*EXERCISE AIM*: Your reply should be made up of every line in the records below that holds the string "frames".
● ● ●
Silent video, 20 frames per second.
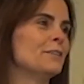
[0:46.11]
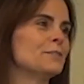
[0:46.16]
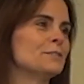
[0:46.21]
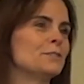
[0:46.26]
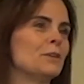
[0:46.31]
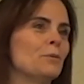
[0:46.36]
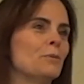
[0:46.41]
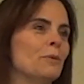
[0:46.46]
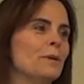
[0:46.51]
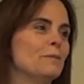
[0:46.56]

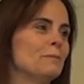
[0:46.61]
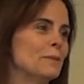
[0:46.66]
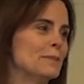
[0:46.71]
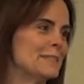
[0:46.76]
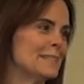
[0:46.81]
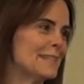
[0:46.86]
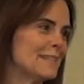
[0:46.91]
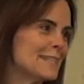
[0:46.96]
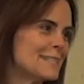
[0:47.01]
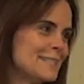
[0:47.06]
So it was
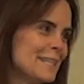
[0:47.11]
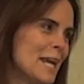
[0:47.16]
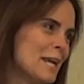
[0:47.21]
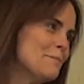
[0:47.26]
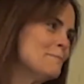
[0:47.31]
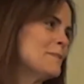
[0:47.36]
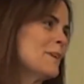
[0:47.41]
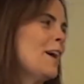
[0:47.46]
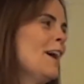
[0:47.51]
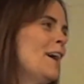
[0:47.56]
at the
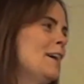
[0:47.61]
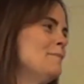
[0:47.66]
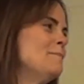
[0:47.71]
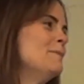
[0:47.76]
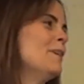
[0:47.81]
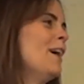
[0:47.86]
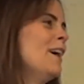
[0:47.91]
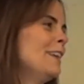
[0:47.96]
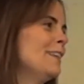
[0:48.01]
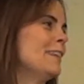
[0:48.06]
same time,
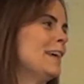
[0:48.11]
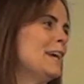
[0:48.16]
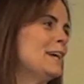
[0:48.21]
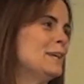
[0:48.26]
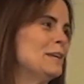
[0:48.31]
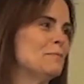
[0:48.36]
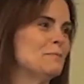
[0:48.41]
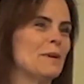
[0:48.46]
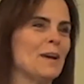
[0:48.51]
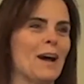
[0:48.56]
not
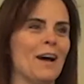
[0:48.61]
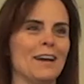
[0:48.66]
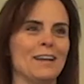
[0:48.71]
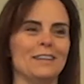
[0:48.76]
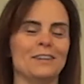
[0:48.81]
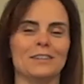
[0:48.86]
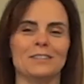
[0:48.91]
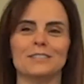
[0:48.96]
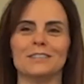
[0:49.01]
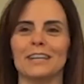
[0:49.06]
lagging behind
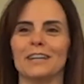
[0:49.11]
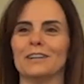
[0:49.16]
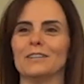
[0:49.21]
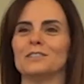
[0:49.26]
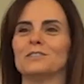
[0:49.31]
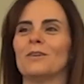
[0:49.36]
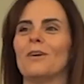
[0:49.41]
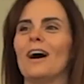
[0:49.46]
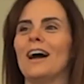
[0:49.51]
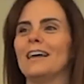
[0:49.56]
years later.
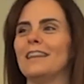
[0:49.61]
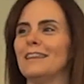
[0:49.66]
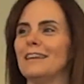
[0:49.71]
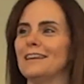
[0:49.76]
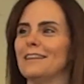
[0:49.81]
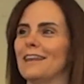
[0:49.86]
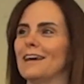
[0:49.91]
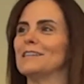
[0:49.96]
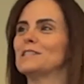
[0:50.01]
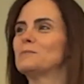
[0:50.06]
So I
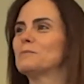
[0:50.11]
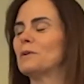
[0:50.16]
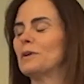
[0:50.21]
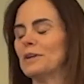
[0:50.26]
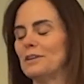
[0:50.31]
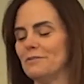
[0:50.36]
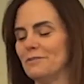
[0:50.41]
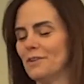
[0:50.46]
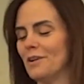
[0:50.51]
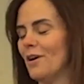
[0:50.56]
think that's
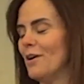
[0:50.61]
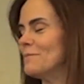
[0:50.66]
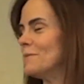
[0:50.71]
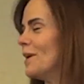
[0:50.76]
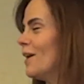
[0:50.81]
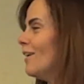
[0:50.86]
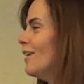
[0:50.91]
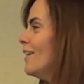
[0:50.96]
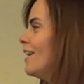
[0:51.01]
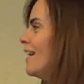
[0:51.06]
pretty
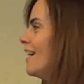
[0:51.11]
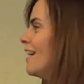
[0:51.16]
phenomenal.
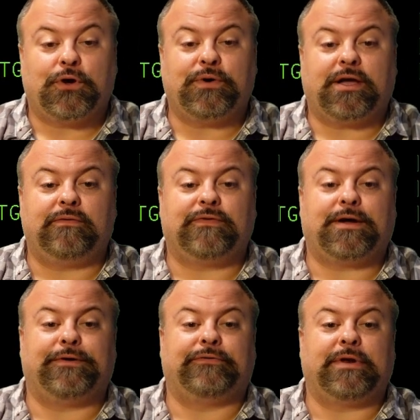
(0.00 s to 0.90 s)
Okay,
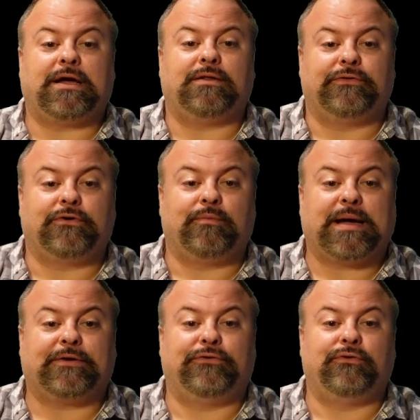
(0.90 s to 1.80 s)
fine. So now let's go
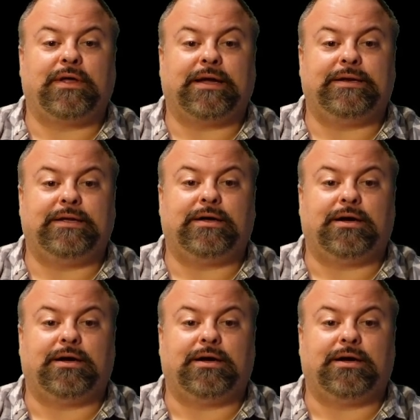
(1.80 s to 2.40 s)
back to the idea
● ● ●
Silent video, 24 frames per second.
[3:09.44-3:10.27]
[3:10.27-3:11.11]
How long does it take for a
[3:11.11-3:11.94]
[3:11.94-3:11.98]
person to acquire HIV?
● ● ●
*RESPONSE*:
Silent video, 20 frames per second.
Silent video, 24 frames per second.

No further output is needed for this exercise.